Sleepily, I took the silent elevator up to the top floor and walked the waxy corridor toward the light near the end, stethoscope tapping one side of my belly and then the other like an elephant's trunk. I stopped at the nursing station, got the name, went down to the room.

There lay a man, his body emaciated. His eyes were open and dead and his mouth was open and dead and his color was more blue than white, which meant he was recently dead, the oxygen in his blood vanishing, but not vanished. His age was hard to guess, given his disease. Probably about sixty. A whole life, a whole family, a whole life of learning to creep and crawl and cruise and walk and talk and love and hate and beat out a single down the first base line and make money and woo and wed and have children and sicken and now die. My not knowing anything about him gave his death depth, for it was anyone's death. My death, and Malik's-for here was metastatic cancer.
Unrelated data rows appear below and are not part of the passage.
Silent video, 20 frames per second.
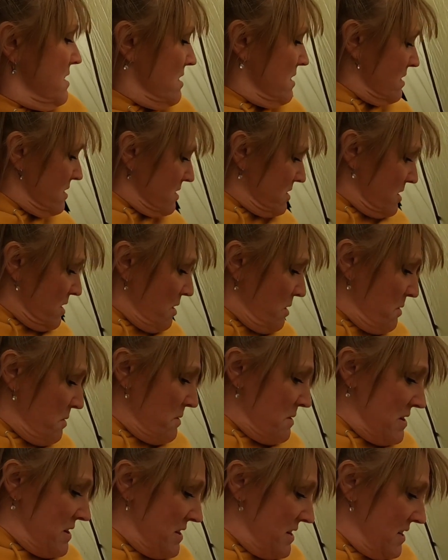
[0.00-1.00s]
So
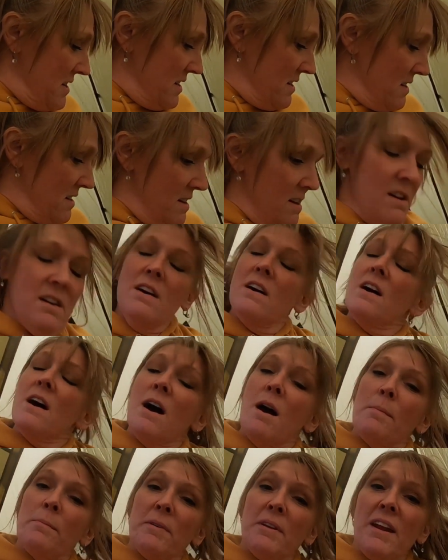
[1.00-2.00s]

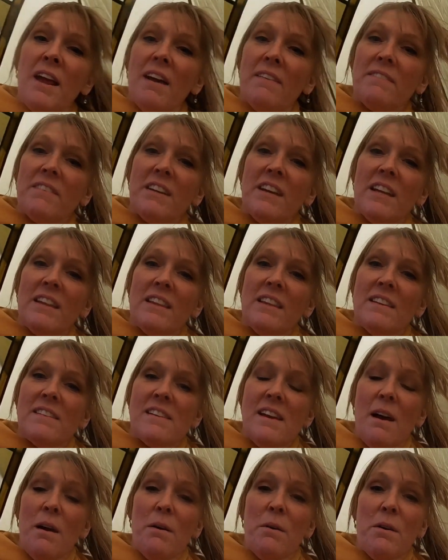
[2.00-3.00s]
I'm gonna have to get this
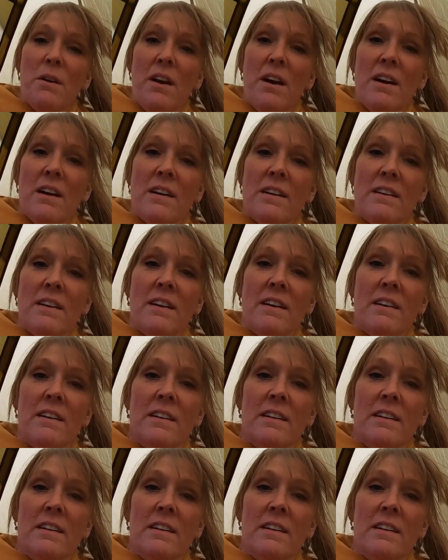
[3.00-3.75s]
out on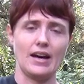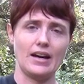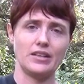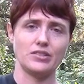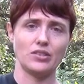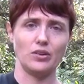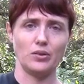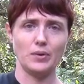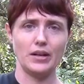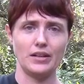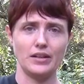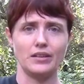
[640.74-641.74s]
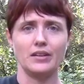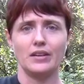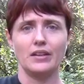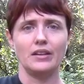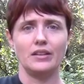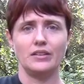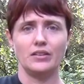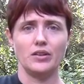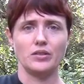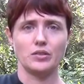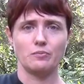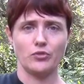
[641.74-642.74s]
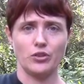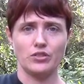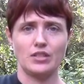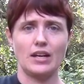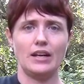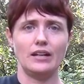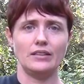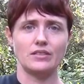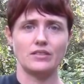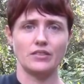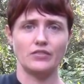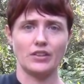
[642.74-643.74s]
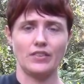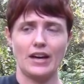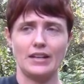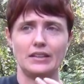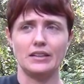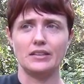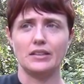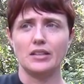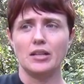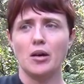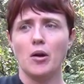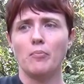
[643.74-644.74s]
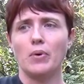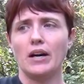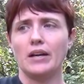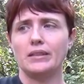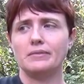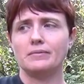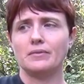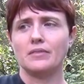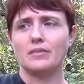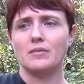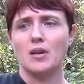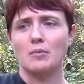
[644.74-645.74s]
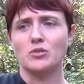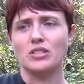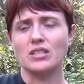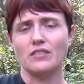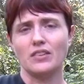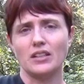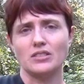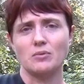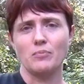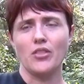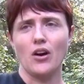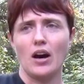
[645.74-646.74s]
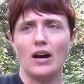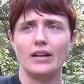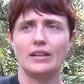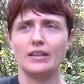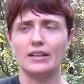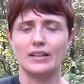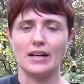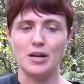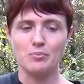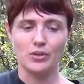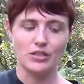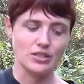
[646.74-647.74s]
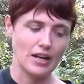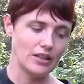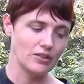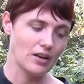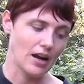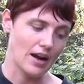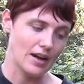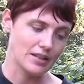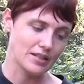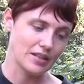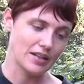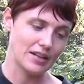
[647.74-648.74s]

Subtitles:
has already, you know, some first aid and stuff like that in it. But just giving it some thought, and I appreciate you guys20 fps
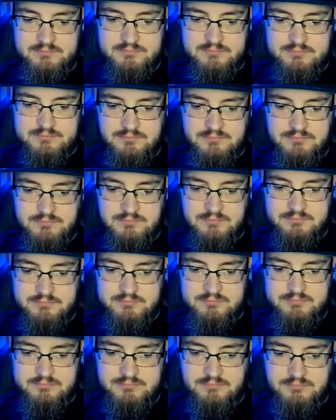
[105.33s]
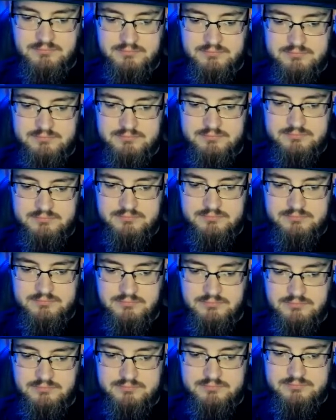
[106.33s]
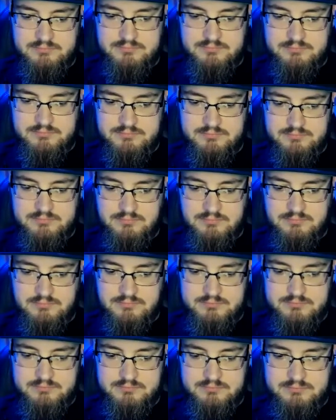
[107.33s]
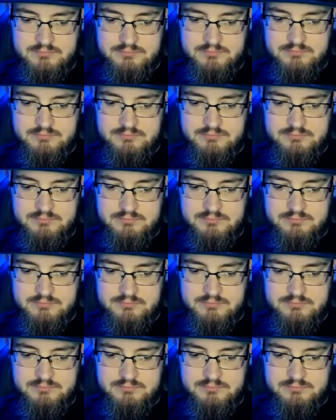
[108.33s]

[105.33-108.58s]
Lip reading: (not speaking)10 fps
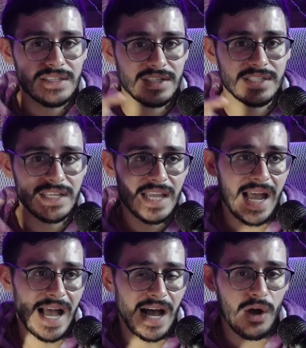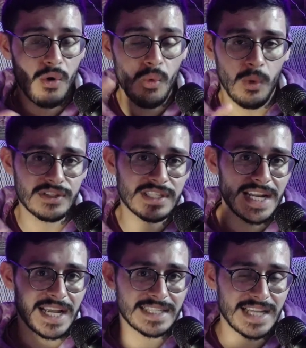to see how one
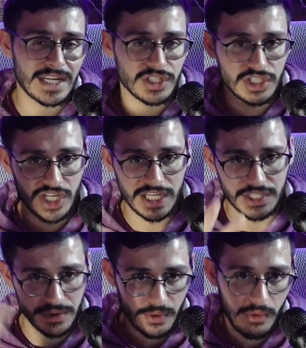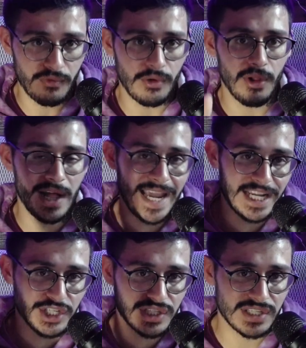setting is actually changing the overall
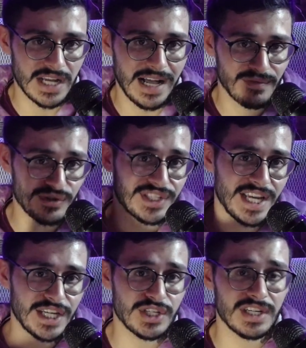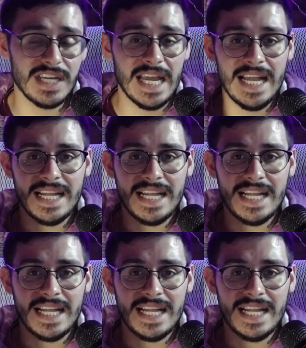agent's conversation,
1 laid my stethoscope on his heart and heard nothing.

I went to the nursing station and signed him out as dead and walked down the still smooth corridor to the elevator alone and secure in my mortality. Secure, yes, for I felt comforted that sooner or later someone else would be viewing me this way, as anybody, once alive, now dead. I felt a sense of awe at that, at the brief human day, a blink in the eye of whatever

lasts, a part of whatever is whole, the awe at all the faces and bodies I'd seen and treated that night.

Secure in my mortality, I went to bed.

I slept as if dead until seven, then dressed and walked out into the fluorescents. Caroline the night nurse thanked me and I her, for the good job we'd done. I followed the smell of freshly baked muffins to the cafeteria, where I sat watching the manly, insecure construction workers drink coffee and talk sports and "pussy" and eat muffins and get ready to do death-defying ironwork in the name of making more hospital. Then I got into my car, but instead of heading back toward Misery, for some reason I drove down the main street of colonial mansions crowned with widow's walks and through the slums of the seaport with its bars and yuppie shops and then along the sea to the neck of land leading out to the five-mile-long island, half of which was a bird sanctuary, half public beach.

Berry and I had walked here once, a couple of years before, during my internship. She had suggested walking the whole beach in silence. I remembered how, that day, despite the bright sun and deserted beach and optimistic gulls and the hand of the woman I loved clasped in mine, my mind had been busily elsewhere, over and over running a tape of how, compared to others, I was a failure at… at… I couldn't even recall at what now.

But it had spoiled our day. My obsession with comparing myself to others, and my feeling like a failure, had gotten ia the way of my being with her. What insanity.

Now I looked around at the expanse of nipping, sharp sea, the gulls and sandpipers and husks of crabs and sand dollars, and then looked back to the twisted slats of dune fencing and willowy grasses taunting the wind, to the bird sanctuary.